## ASSIGNMENT
Since the copy must hold text only, transcribe the data below exactly and omit the images.

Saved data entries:
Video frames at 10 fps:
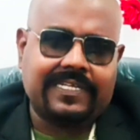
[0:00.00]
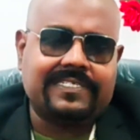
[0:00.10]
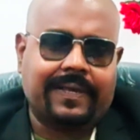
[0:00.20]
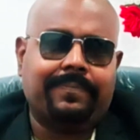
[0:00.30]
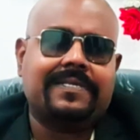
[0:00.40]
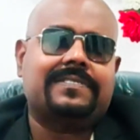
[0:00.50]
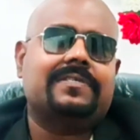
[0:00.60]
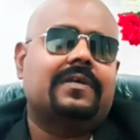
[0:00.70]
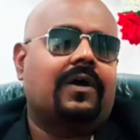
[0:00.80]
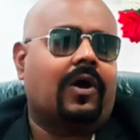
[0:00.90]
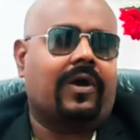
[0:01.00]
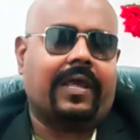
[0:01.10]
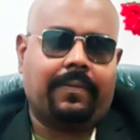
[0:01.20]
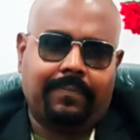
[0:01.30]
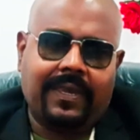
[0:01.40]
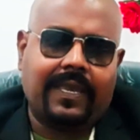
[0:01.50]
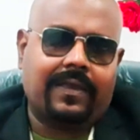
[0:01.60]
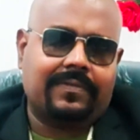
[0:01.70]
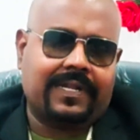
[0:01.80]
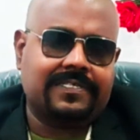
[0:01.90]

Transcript: that is MS or MBA,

## RESPONSE BOX
Video frames at 10 fps:
[0:00.00]
[0:00.10]
[0:00.20]
[0:00.30]
[0:00.40]
[0:00.50]
[0:00.60]
[0:00.70]
[0:00.80]
[0:00.90]
[0:01.00]
[0:01.10]
[0:01.20]
[0:01.30]
[0:01.40]
[0:01.50]
[0:01.60]
[0:01.70]
[0:01.80]
[0:01.90]

Transcript: that is MS or MBA,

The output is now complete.